In the well-oiled, petrol-powered pantheon of reliable cars, no four wheels sit higher than those of the Mercedes-Benz W115. Renowned for its trustworthiness, the first of these German machines rolled off the production line in 1968 — destined to rack up mile-upon-mile during their lifetimes.
In fact, in 2004, a Greek taxi driver donated his W115 to the Mercedes-Benz Museum Collection with almost three million miles on the clock — the most ever recorded on a Mercedes-Benz. So we can see why accomplished car concepter David Obendorfer decided to honour this iconic model with his latest design.
The Mercedes-Benz Icon E is Obendorfer’s modern take on this legendary car. Elegant, understated and timeless in its design, the characteristic front end with those vertical headlights mirrors that of the 1960s vehicle — and it was this feature that the designer used as his starting point.
“The Icon E Concept is also based on the mechanical underpinnings of the tenth-generation E-Class,” Oberndorfer explains. “My aim was to revive the seemingly contradictory concept of ‘modest luxury’, free of ostentation, through a genius comfortable car characterised by clean volumes, balanced proportions and carefully handled surfaces.”
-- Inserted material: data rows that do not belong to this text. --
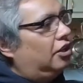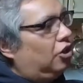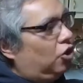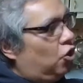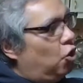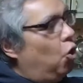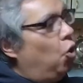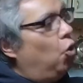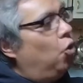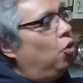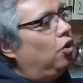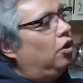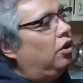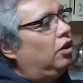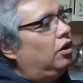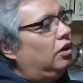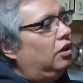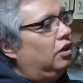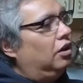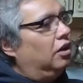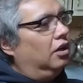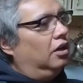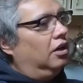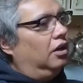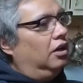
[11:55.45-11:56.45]
corn.
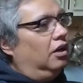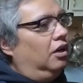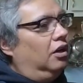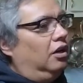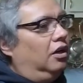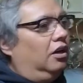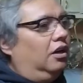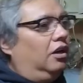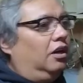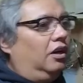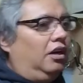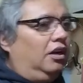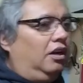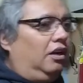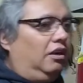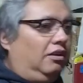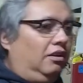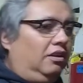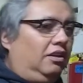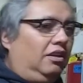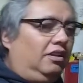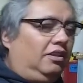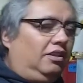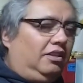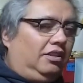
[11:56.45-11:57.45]

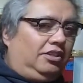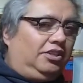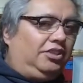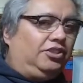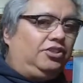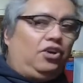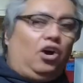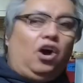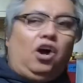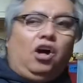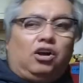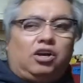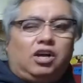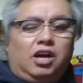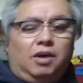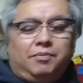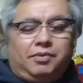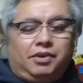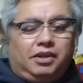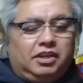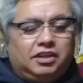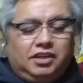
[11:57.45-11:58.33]
This is all coming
Obendorfer also reveals that his project is a tribute to two very significant chief designers of Mercedes history. Paul Bracq headed up Daimler-Benz’s design studio in Sindelfingen for ten years and styled — among many others — the W115. And Bruno Sacco, Obendorfer’s second styling influence, served as the head of design between 1975 and 1999.
Inside the concept of this executive sedan, there are yet more nods to the W115. It may be a minimalist space, with few decorative elements, but the steering wheel is a direct reference to classic 60s Mercedes-Benz design. Like older models, the thin metal insert introduces a vintage flavour — and is both at odds with, and complementary of the sleek digital display.
We can’t get enough of Obendorfer’s rendering — and hope Mercedes-Benz take note. For these little heritage twists on modern designs are honest, celebratory callbacks — and a well-earned nod to the famous three-million mile motor.